Beqaa Valley, Lebanon
This region isn't just home to incredible ruins, but it also boasts some incredibly fine wines. While much of Lebanon is at the wrong altitude for grape-growing, the Beqaa Valley is at just the right spot, yielding spicy, bold reds, floral, aromatic whites and dry but fruity rosés. Wine has been made in present-day Lebanon since around 7000 BC, so it shouldn't come as a surprise that the country's wines are delectable.
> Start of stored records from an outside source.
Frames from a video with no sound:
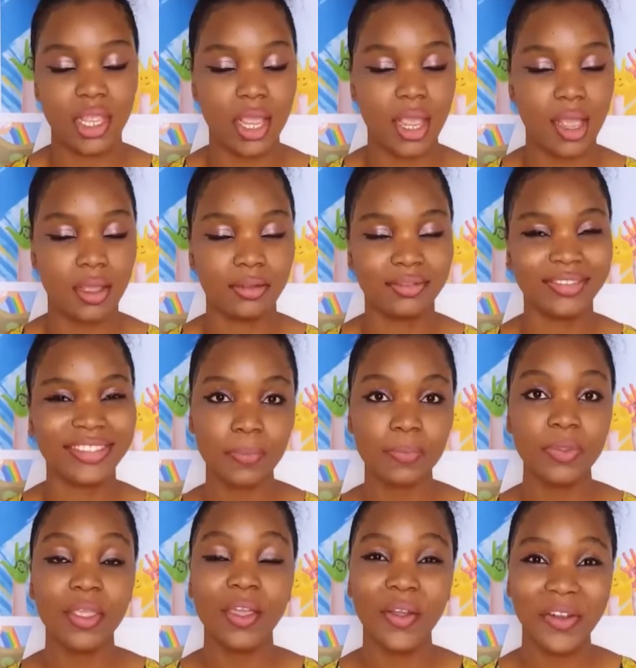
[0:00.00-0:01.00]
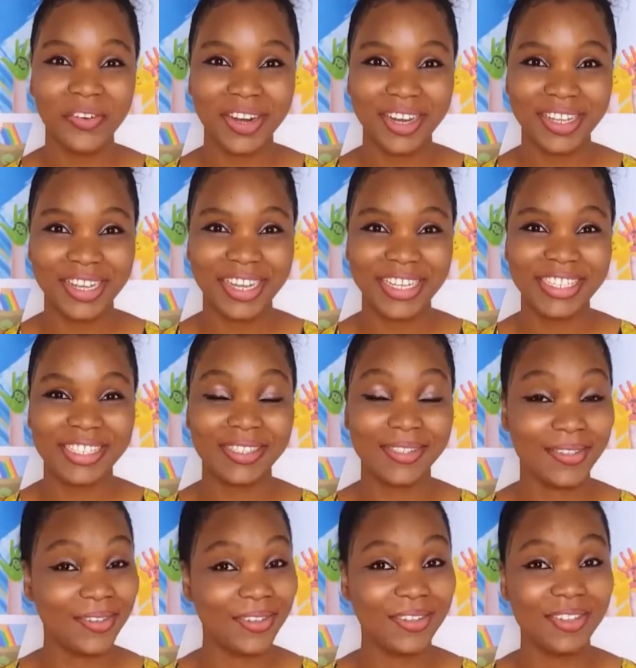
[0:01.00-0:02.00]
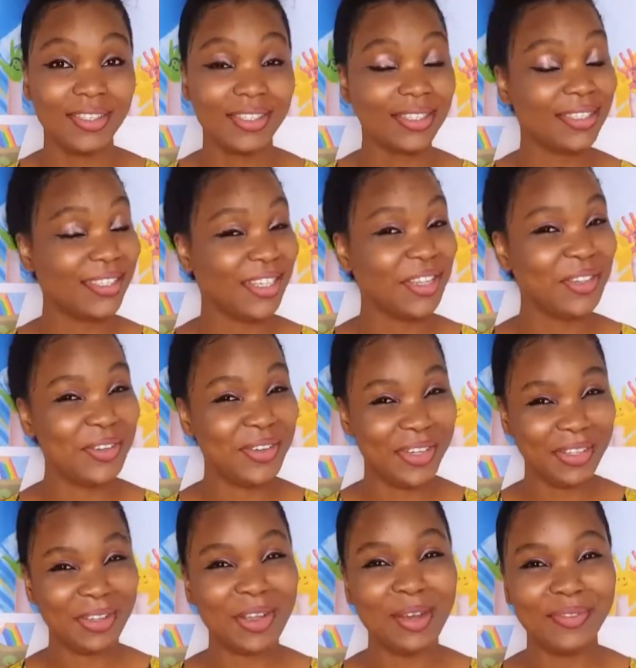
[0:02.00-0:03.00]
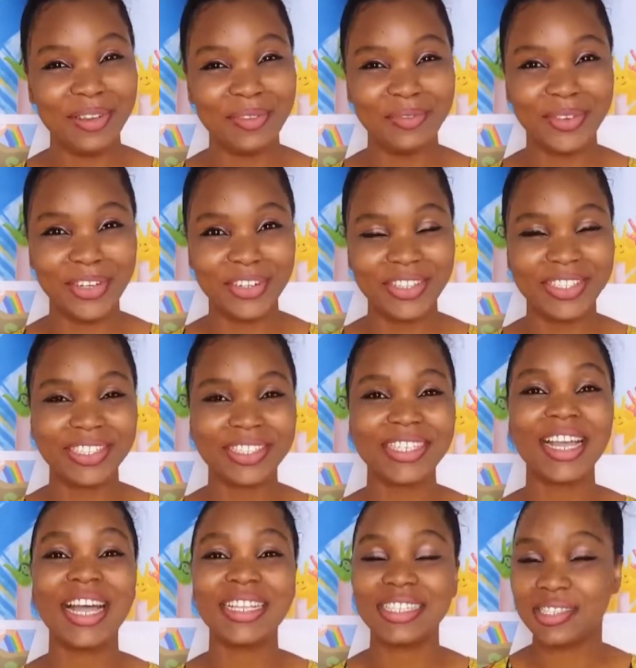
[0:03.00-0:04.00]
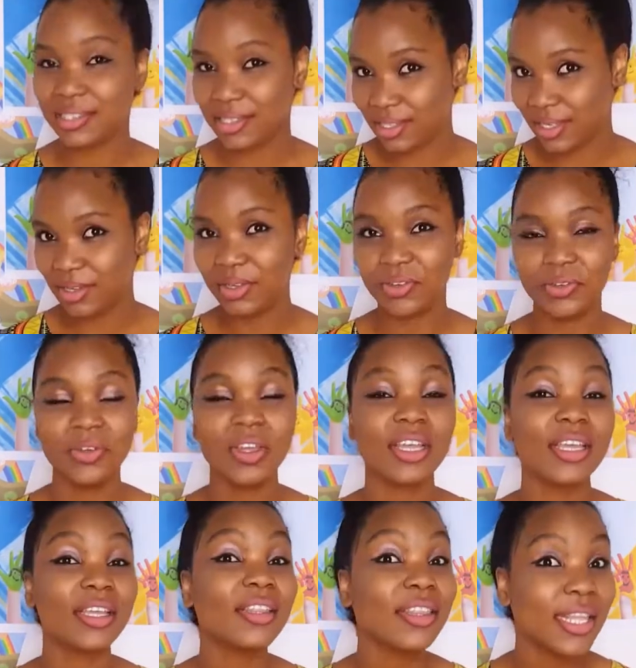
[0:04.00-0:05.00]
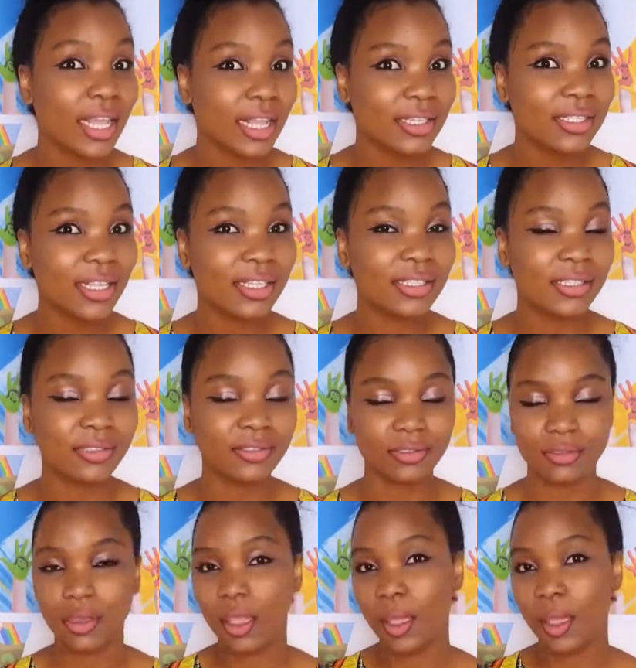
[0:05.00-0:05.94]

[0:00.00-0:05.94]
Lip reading: Yeah. All right guys, so see you in the comment box and see you next lesson.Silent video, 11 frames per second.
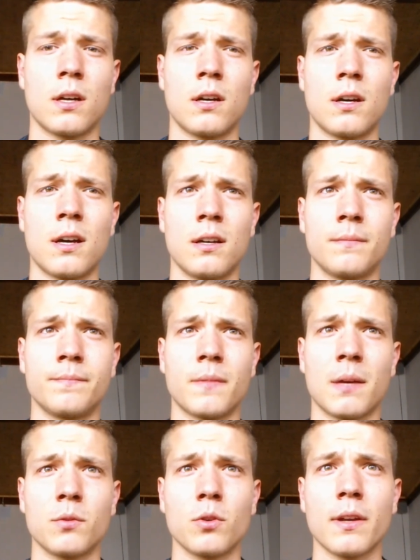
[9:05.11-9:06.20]

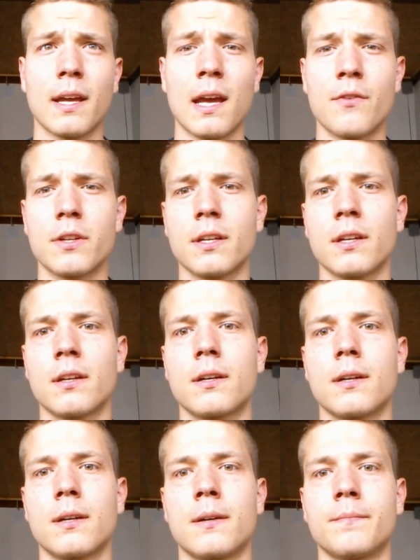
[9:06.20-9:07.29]
I'm doing everything
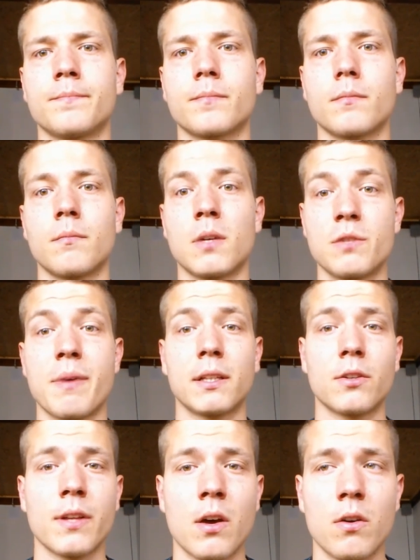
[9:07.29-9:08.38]
much
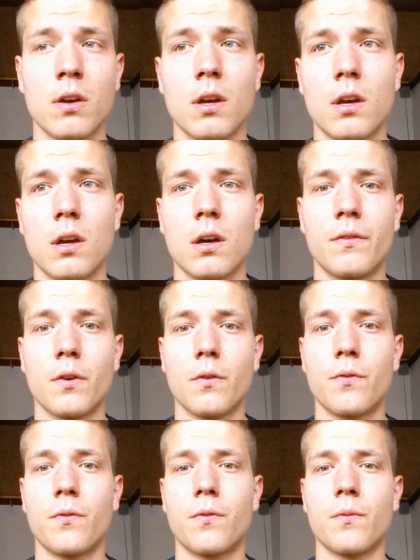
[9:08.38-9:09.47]
better now. I feel
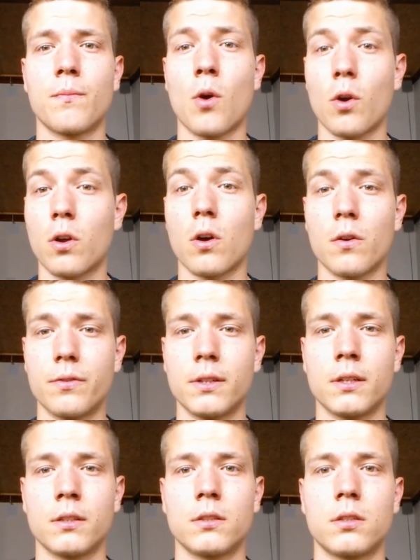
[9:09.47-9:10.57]
more
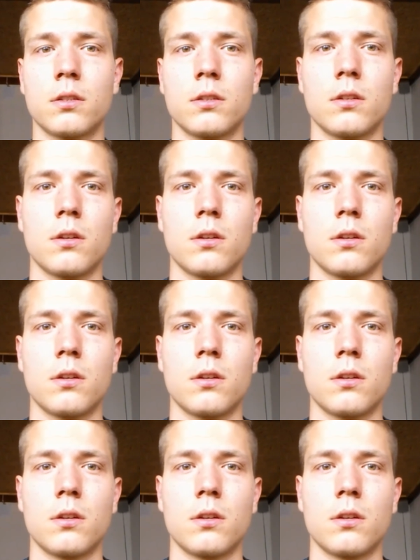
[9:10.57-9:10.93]
confident.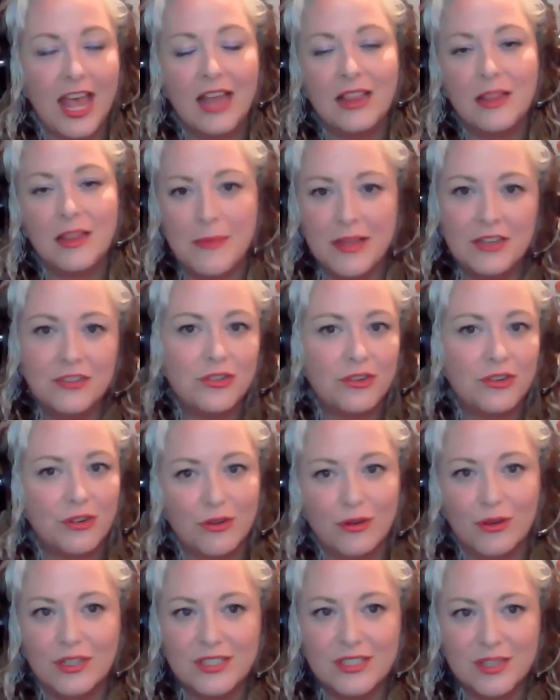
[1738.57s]

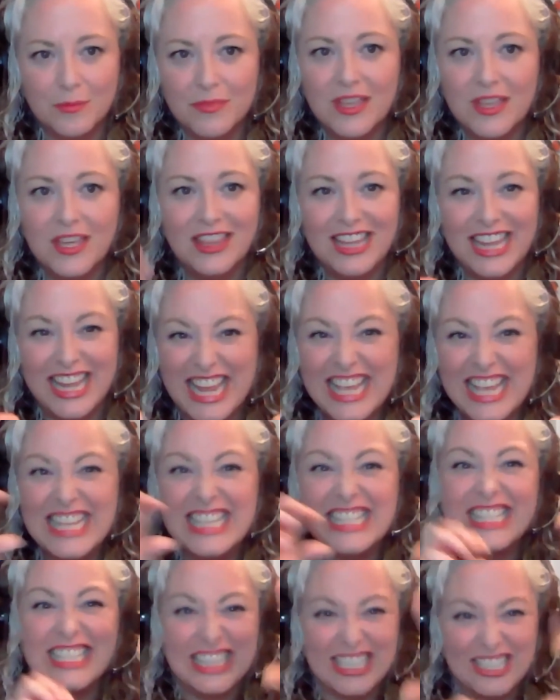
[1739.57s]
Elementor or something that
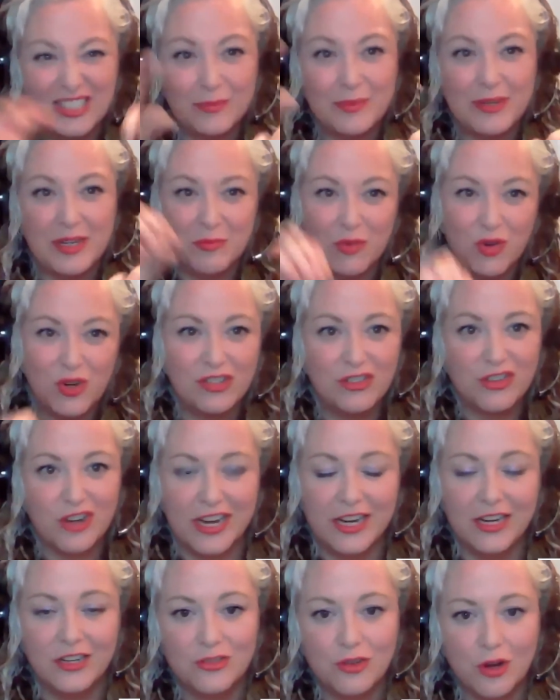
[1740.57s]
is a little bit more
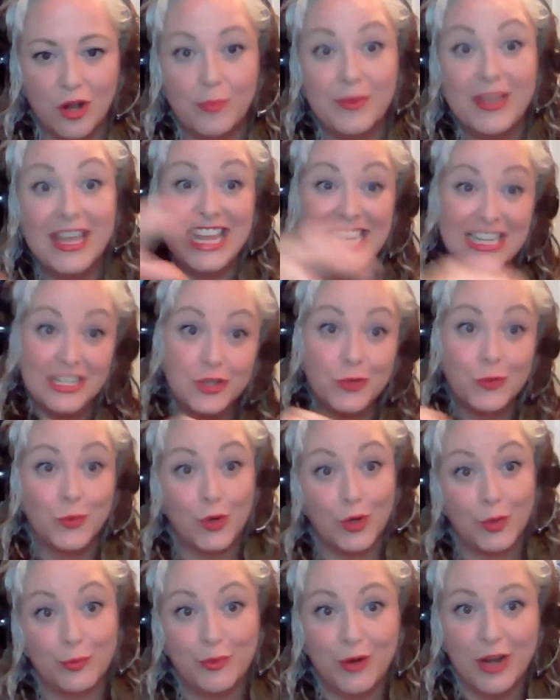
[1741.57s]
drag and drop into
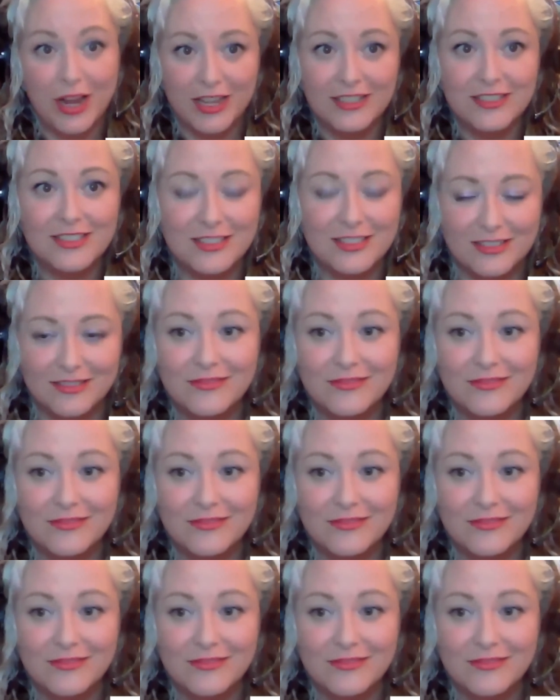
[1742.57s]
WordPress.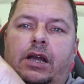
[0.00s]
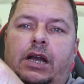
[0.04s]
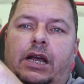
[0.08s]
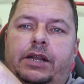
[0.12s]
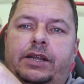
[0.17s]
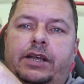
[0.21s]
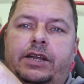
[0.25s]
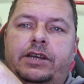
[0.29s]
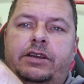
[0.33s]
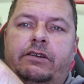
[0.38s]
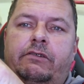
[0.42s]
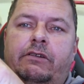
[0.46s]

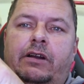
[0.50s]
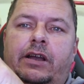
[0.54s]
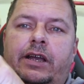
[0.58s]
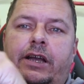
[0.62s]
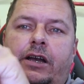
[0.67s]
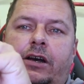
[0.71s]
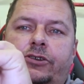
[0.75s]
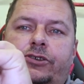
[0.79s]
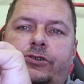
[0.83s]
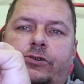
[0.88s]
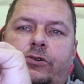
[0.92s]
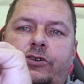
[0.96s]
And then your
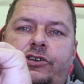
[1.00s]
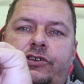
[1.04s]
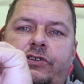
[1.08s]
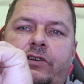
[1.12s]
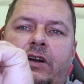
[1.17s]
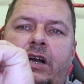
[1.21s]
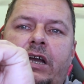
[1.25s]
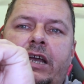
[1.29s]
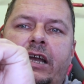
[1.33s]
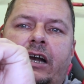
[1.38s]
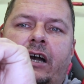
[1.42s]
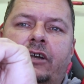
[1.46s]
IR torch.
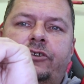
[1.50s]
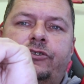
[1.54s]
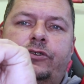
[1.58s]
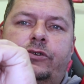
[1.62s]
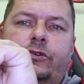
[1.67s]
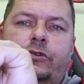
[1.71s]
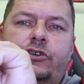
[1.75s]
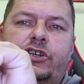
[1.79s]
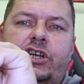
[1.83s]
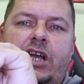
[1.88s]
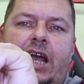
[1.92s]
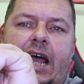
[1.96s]
IR
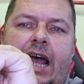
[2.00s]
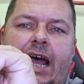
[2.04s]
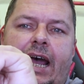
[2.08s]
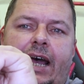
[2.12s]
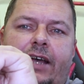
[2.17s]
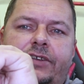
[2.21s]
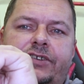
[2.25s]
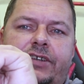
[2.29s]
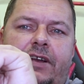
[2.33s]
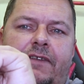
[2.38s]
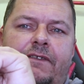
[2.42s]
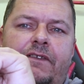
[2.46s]
torch has,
Here's another spot that's been making wine since ancient times. Grape seeds from 6000-5000 BC have been found on archaeological digs, making it the oldest known winemaking region in the world. Not only that, but Kakheti has a lot to show for its work. Wine is made in large clay jugs called qveri, using a traditional Georgian method that dates back thousands of years. The region's unique soil gives its wines distinctive earthy notes, growing a mix of both local and French grapes.
Cha das Caldeiras, Fogo, Cape Verde
The ground here may look inhospitable, but the volcanic soil is rich in minerals and ideal for growing. A plethora of fruits and vegetables are cultivated in the town of Cha das Caldeiras, and the community also sports a 120-year-old wine making tradition. While the selection may be modest, the vines grown here at the foot of an active volcano yield reds, whites and even a lively rose with sweet berry notes.
For home-grown, rustic fare, try Moldova's Nistreana region. Purcari, the most well-known winery in Moldova, produces mostly robust reds, but its roses and whites shouldn't be ignored. It's also easy to find other producers in this small country of 3.5 million people. Local grapes such as Feteasca Neagra, Feteasca Alba, and Rara Neagra are spread all over the southern half of the country, and small-scale producers are more than happy to let you sample their wares.
Inle Lake Region, Myanmar
Although Myanmar's tropical climate doesn't lend itself to grape growing, the high mountain air near the Inle Lake region is yielding some interesting grapes. Using imported plants, Myanmar has been growing wine since the early 2000s and is working on making a name for itself internationally. The vintiners at Red Mountain Estate and Aythaya Vineyard are the only producers in Myanmar. But with incredibly scenery and a cutting-edge feel, wine tastings here are catching on.